Twój Społeczność reunion — czy to było jak spotkanie ze szczęśliwymi, pijanymi krewnymi na weselu?
Tak. To było jak spotkanie rodzinne z członkami rodziny, których lubisz. Każdy z nas płakał później. Ponieważ zapominasz. A kiedy w tej chwili to robisz – wiedzieliśmy, że robimy dobre show i tak dalej. Ale bierzesz za pewnik czas, w którym przyjaźnie przeradzają się w siebie. I mieliśmy szczęście, bo wielu z nas naprawdę świetnie się dogadywało. Praktycznie mamy tekst grupowy, na który codziennie piszemy.
Miałem takie szczęście i błogosławieństwo, że dostałem się na coś takiego. Ciężko mi było go oglądać, bo tak bardzo tęskniłem za tymi ludźmi.
Czy myślisz, że jest jakaś szansa, że przywrócą go z powrotem?

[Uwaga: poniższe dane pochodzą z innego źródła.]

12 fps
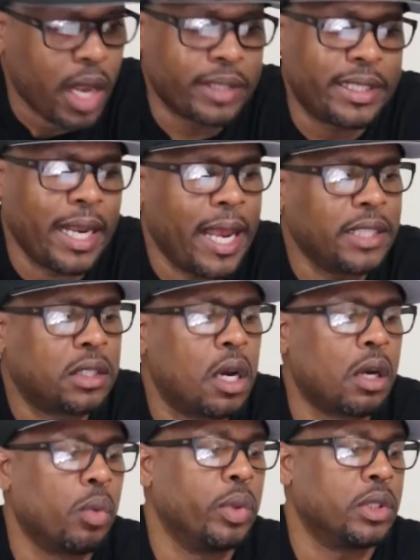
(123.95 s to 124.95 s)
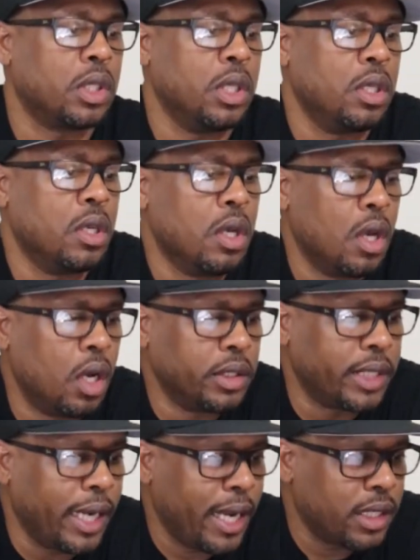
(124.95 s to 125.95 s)
J.H. Cutter whiskey.
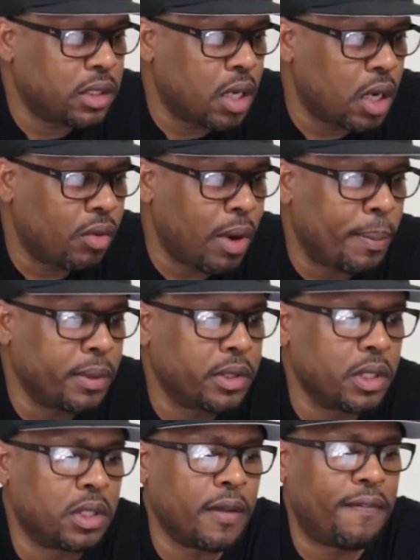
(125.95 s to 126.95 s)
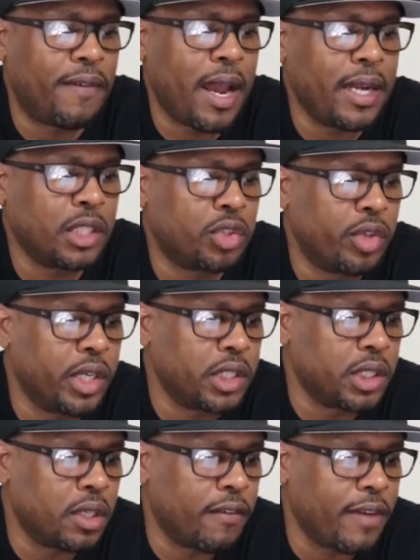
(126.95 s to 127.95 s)
J.H. Cutter represents the finest
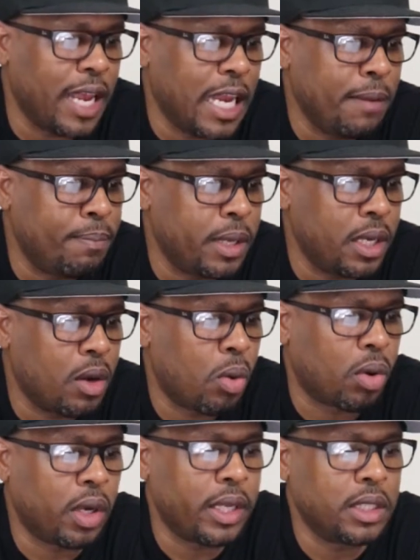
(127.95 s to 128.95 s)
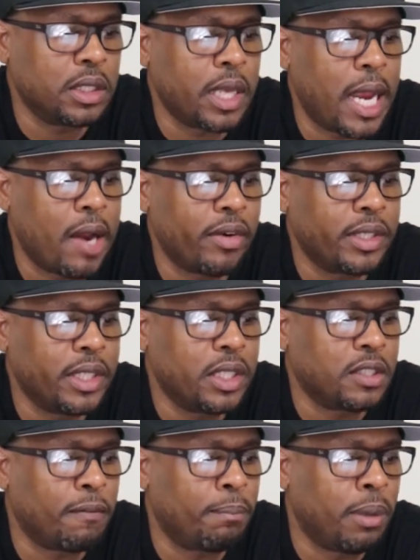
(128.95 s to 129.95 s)
tradition of A.P. Hotaling's
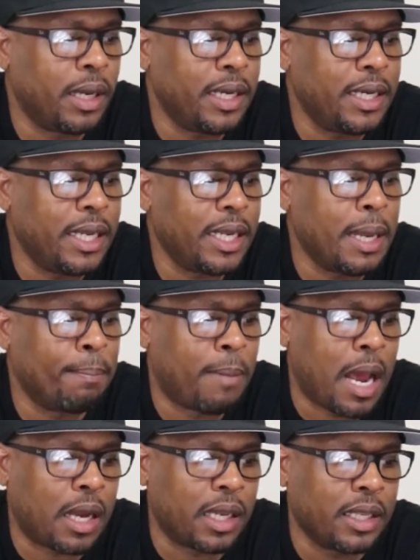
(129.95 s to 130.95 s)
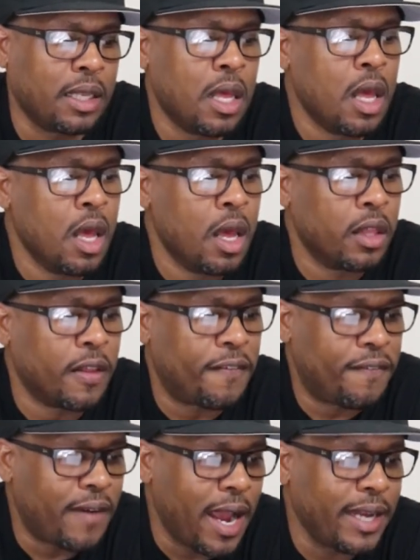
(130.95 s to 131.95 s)
heritage of blending and bottling the
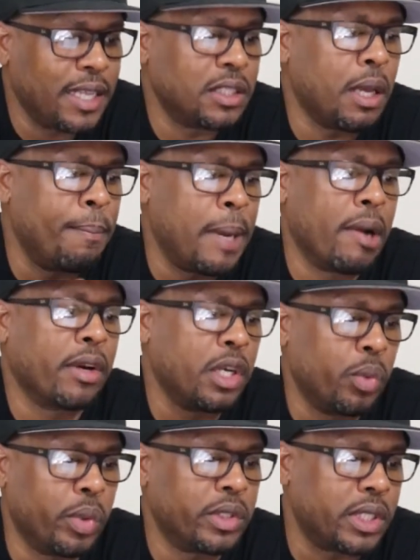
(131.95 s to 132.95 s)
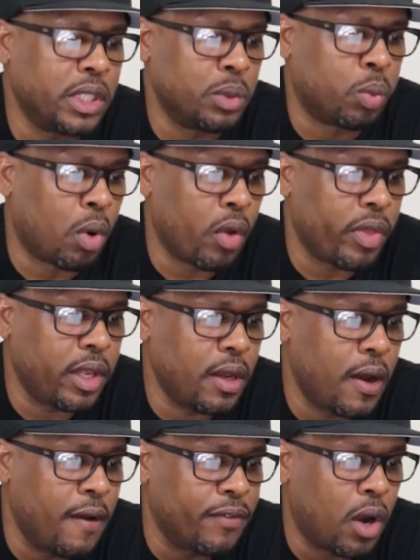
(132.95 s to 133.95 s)
finest American whiskeys worthy
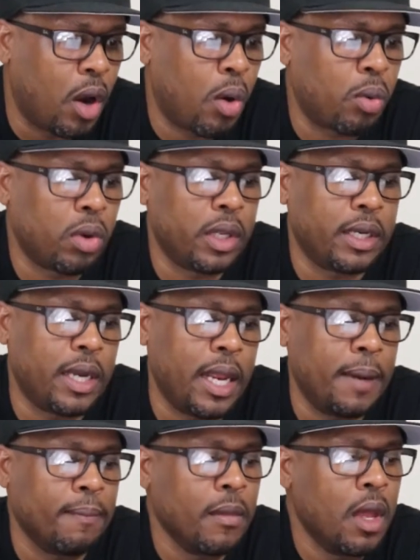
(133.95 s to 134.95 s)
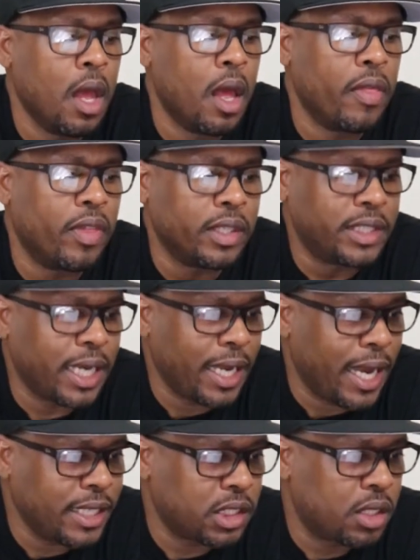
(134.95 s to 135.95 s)
of the Hotaling name. The J.H.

Cóż, Dan Harmon powiedział, że zrobi ten film. Nie wiem, kiedy będzie miał czas. Dan będzie musiał pisać scenariusze. Nigdy nie sądziłem, że będzie szansa. Ale po przeczytaniu tej tabeli po prostu chciałbym to zrobić. Zrobiłbym to w minutę w Nowym Jorku. A wszyscy inni w obsadzie są na to gotowi. Więc to tylko kwestia czasu i dostępności.